• [ASSIGNMENT]: Output all entries verbatim, dropping pictures.

• [INPUT]:
......

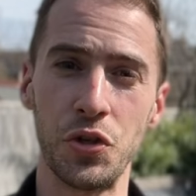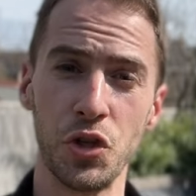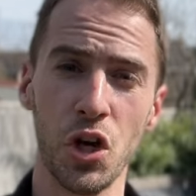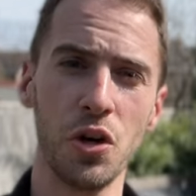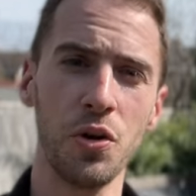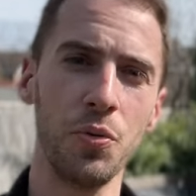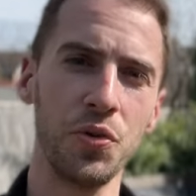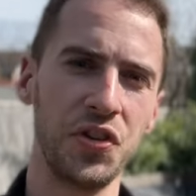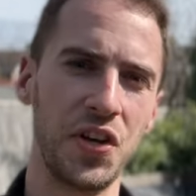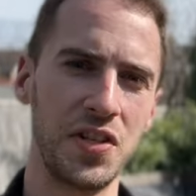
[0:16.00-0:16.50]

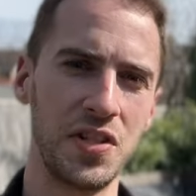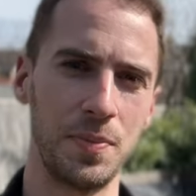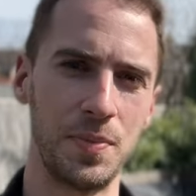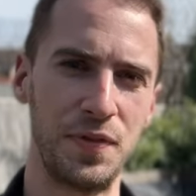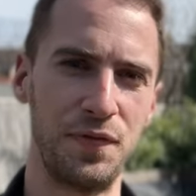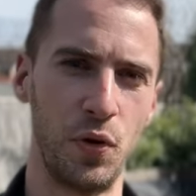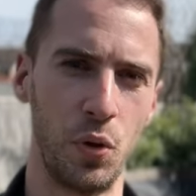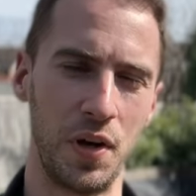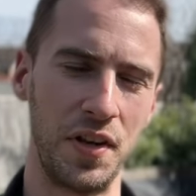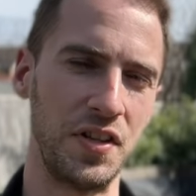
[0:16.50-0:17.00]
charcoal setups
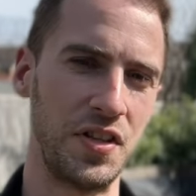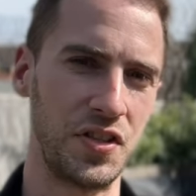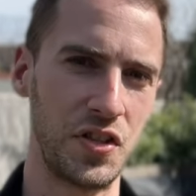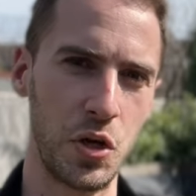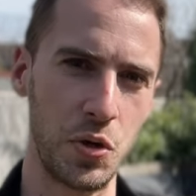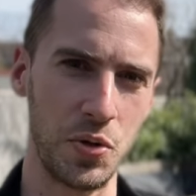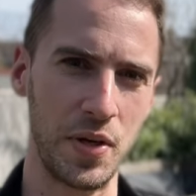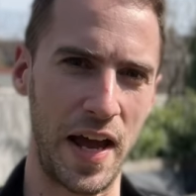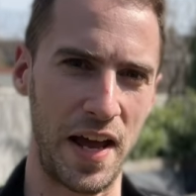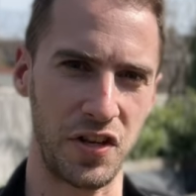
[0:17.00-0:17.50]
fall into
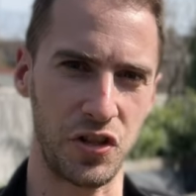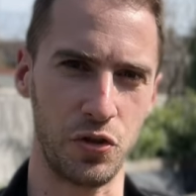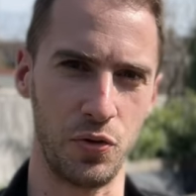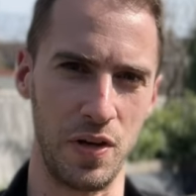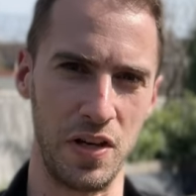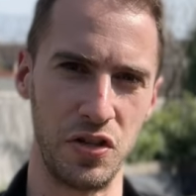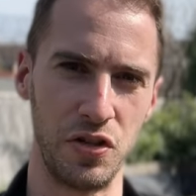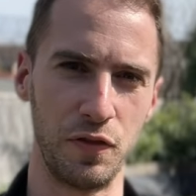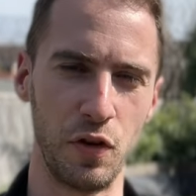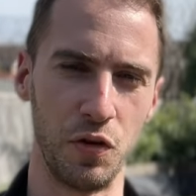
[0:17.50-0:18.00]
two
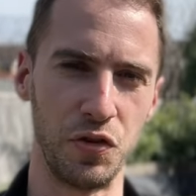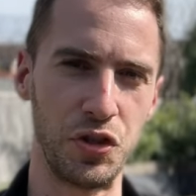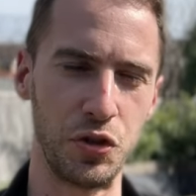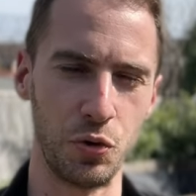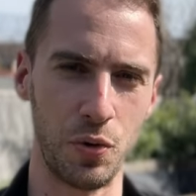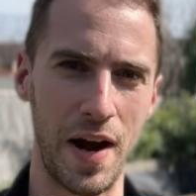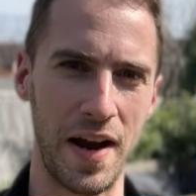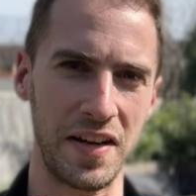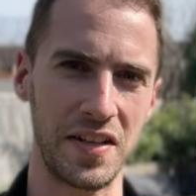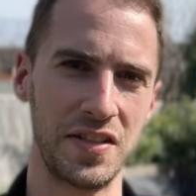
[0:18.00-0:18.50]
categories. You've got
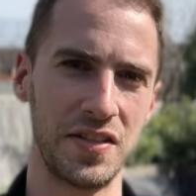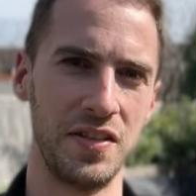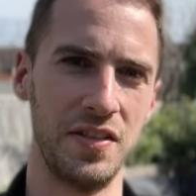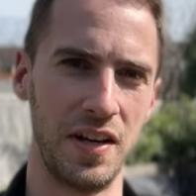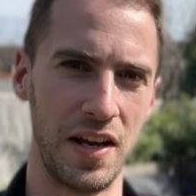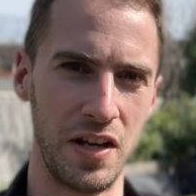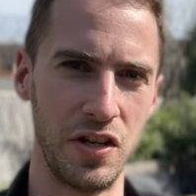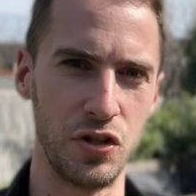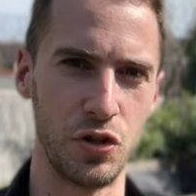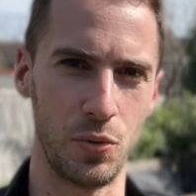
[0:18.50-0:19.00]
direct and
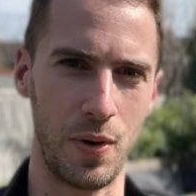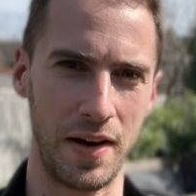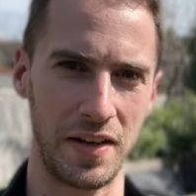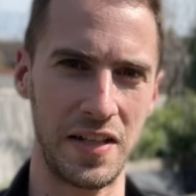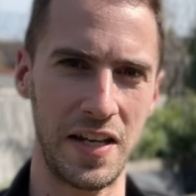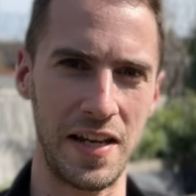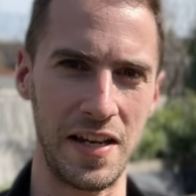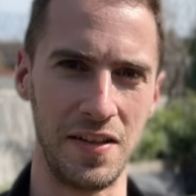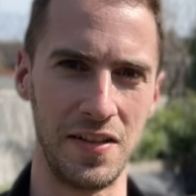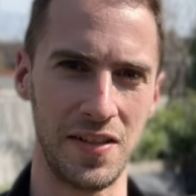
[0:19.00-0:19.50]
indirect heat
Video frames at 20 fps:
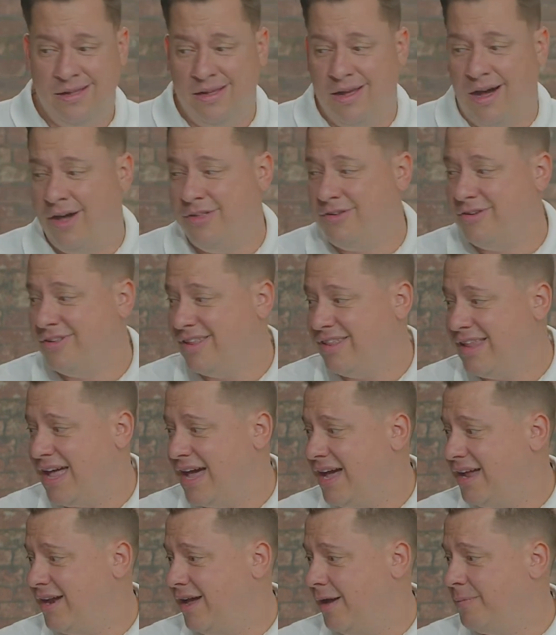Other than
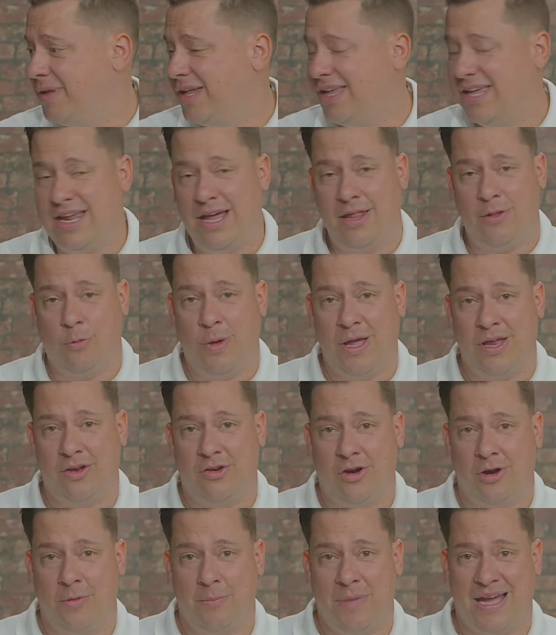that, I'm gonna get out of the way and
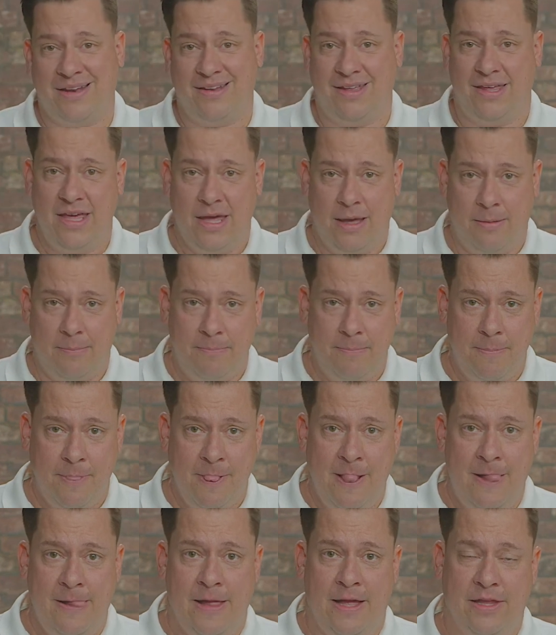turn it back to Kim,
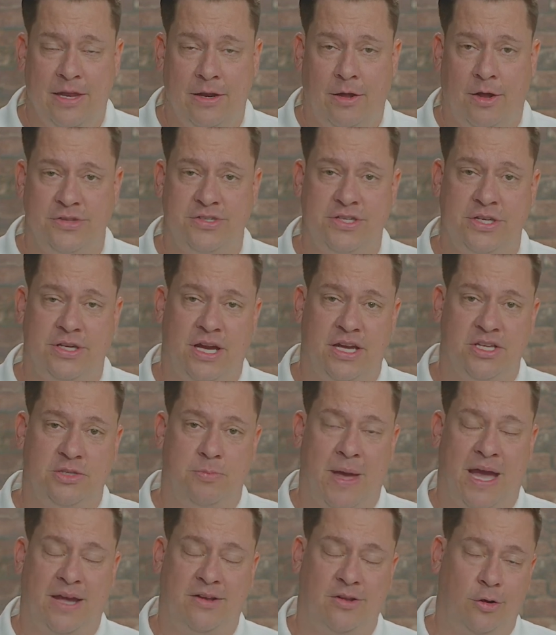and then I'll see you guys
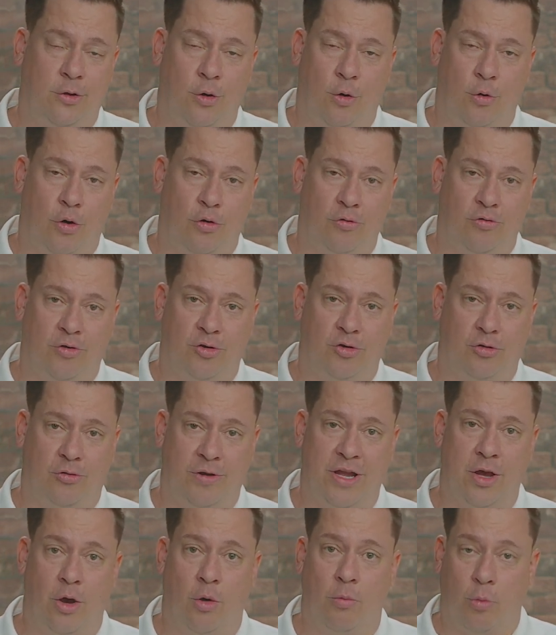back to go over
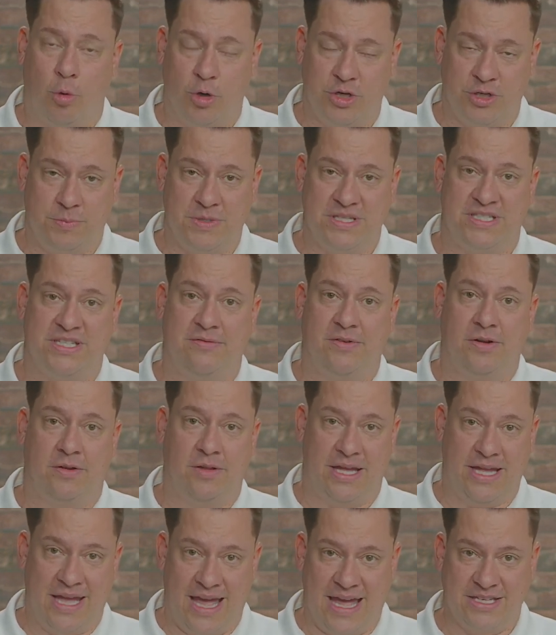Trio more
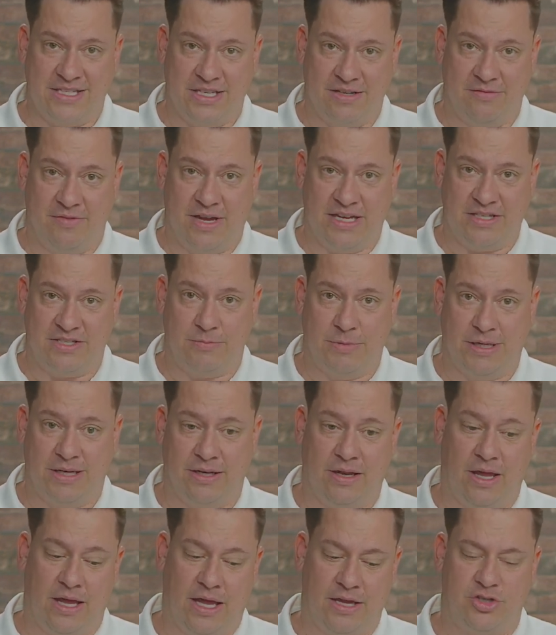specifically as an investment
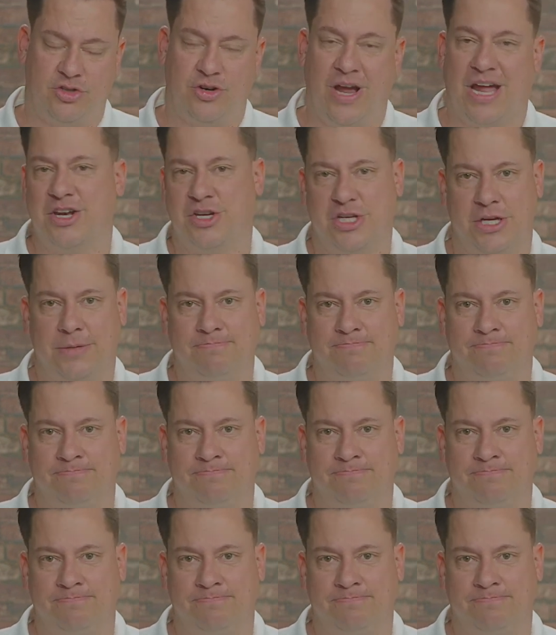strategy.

......

• [FINISHED TASK]:
[0:16.00-0:16.50]

[0:16.50-0:17.00]
charcoal setups
[0:17.00-0:17.50]
fall into
[0:17.50-0:18.00]
two
[0:18.00-0:18.50]
categories. You've got
[0:18.50-0:19.00]
direct and
[0:19.00-0:19.50]
indirect heat
Video frames at 20 fps:
Other than
that, I'm gonna get out of the way and
turn it back to Kim,
and then I'll see you guys
back to go over
Trio more
specifically as an investment
strategy.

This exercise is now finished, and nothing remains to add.